Taxe de vente du Québec (1994), renvoi sur la

La Cour suprême du Canada souligne que, bien que la taxe de vente du Québec (TVQ) soit similaire à la TPS, qui est une taxe à la valeur ajoutée, elle ne fait pas de la TVQ une taxe indirecte, car elle est ultimement assumée par la personne qui doit supporter le fardeau, soit le consommateur.

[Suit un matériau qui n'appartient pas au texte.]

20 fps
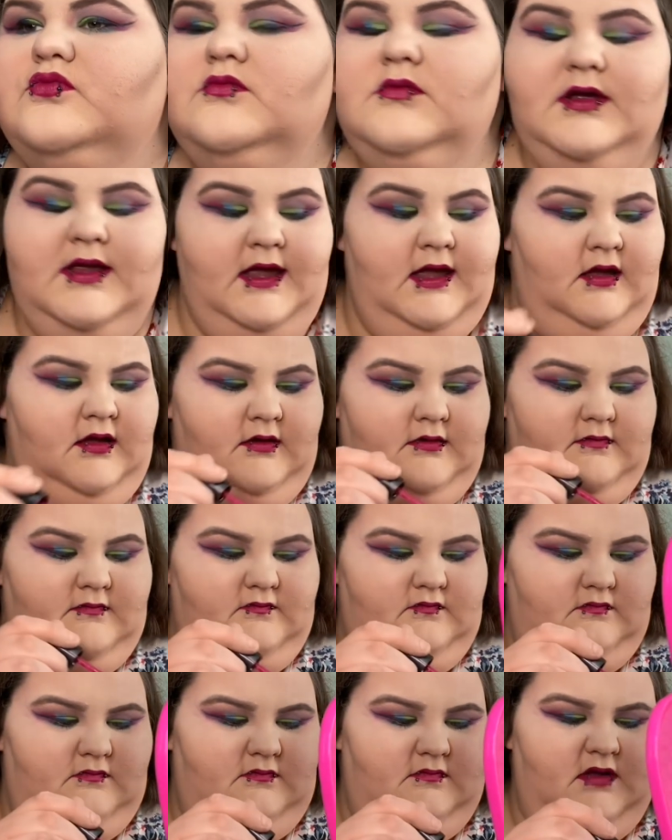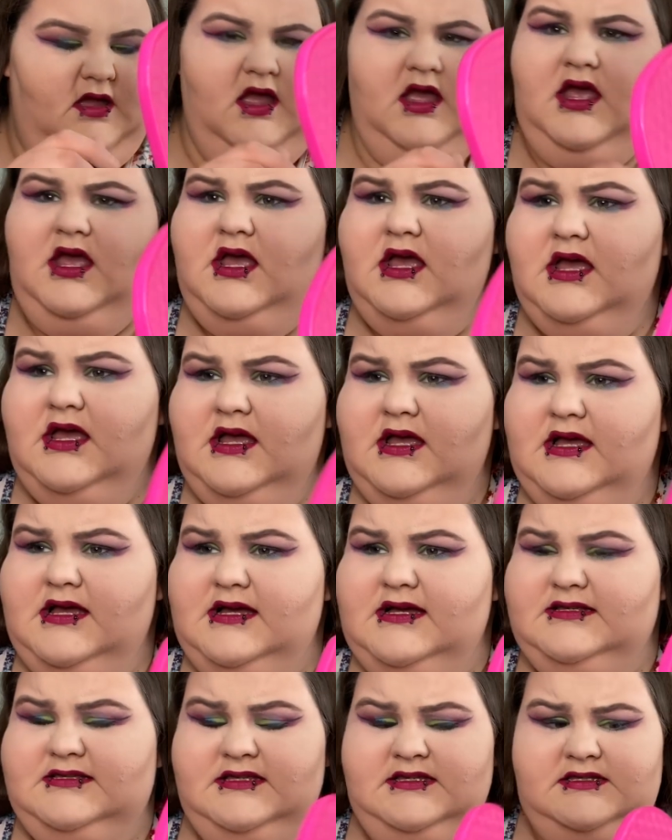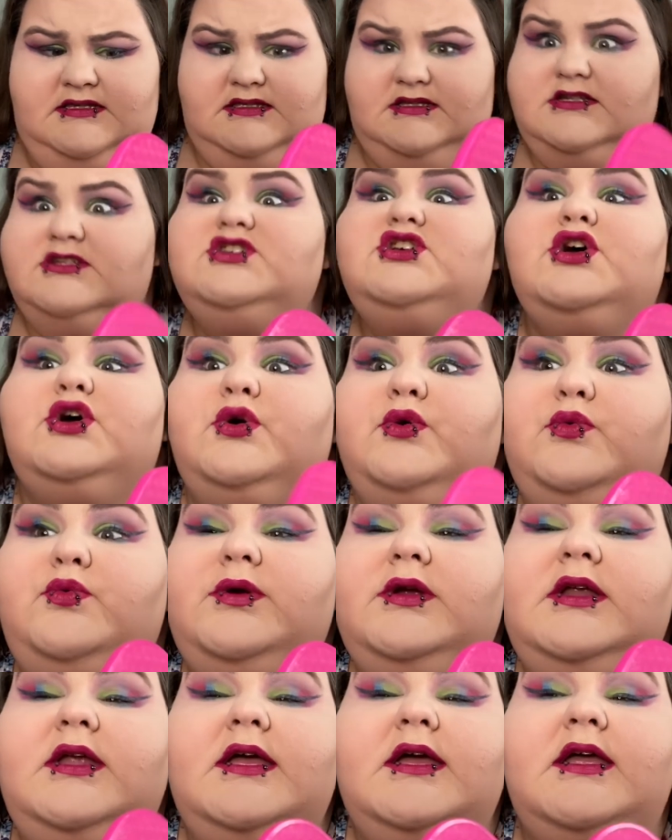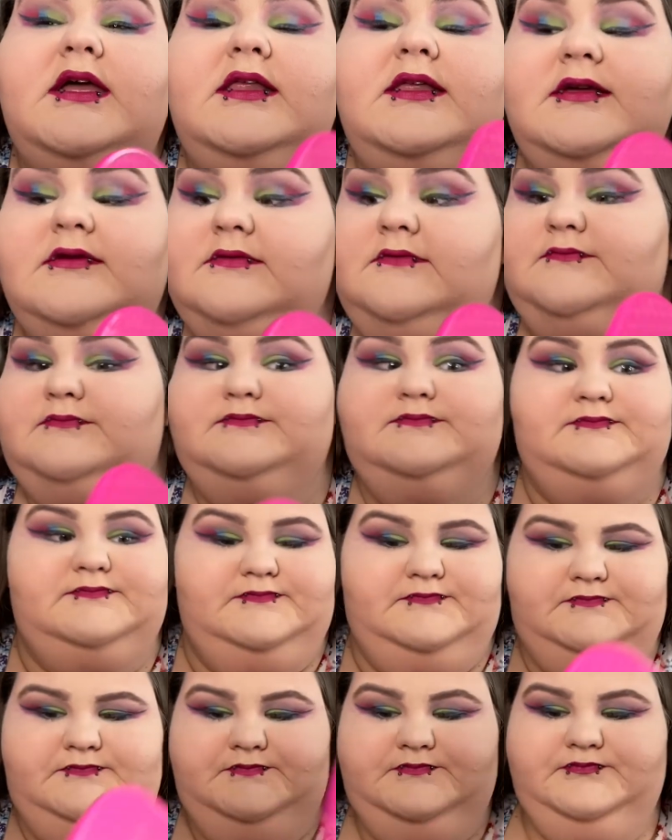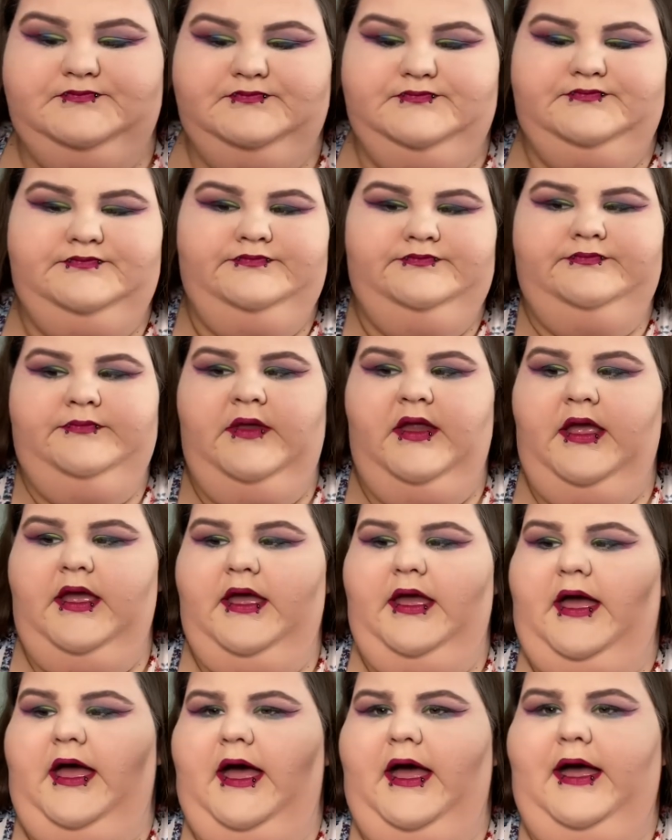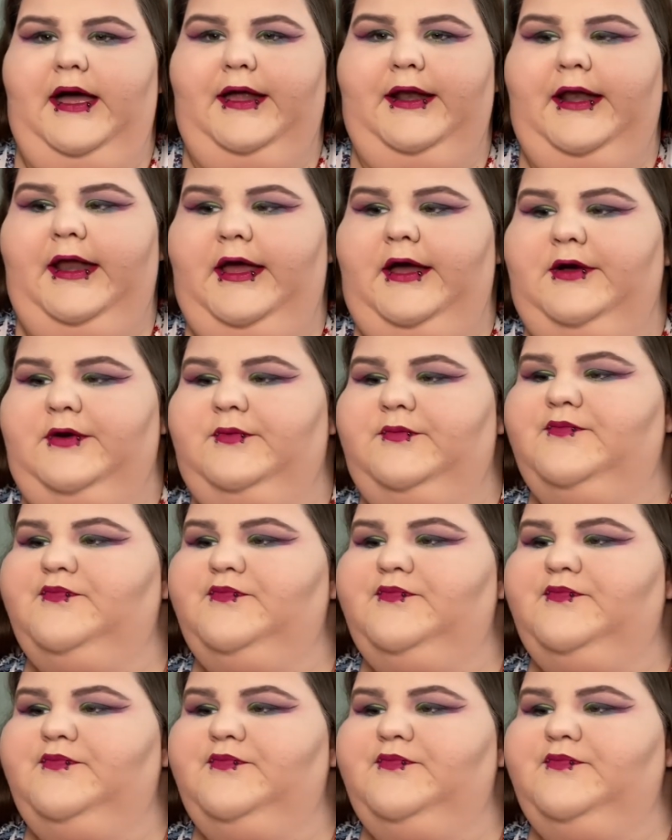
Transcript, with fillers: Yeah. Is this too ridiculous? Mm. Um, no.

La Cour suprême du Canada souligne que, bien que la taxe de vente du Québec (TVQ) soit similaire à la TPS, qui est une taxe à la valeur ajoutée, elle ne fait pas de la TVQ une taxe indirecte, car elle est ultimement assumée par la personne qui doit supporter le fardeau, soit le consommateur. La loi est jugée valide de même que l'harmonisation de cette loi avec la taxe sur les produits et services (TPS) fédérale.

Le juge Gonthier écrit : « Mon examen de la jurisprudence portant sur l'interprétation du paragraphe 92(2) fait ressortir que mis à part les taxes d'accises, les droits de douanes ou taxes semblables et les deux restrictions plus générales mentionnées (transparence et imputabilité), les provinces en sont venues à jouir d'une liberté considérable dans l'établissement de leurs régimes fiscaux ».

Il résulte de l'effet général de la TVQ que le paiement de la taxe est à la charge du consommateur final. Le juge Gonthier conclut qu'il s'agit d'une taxe directe.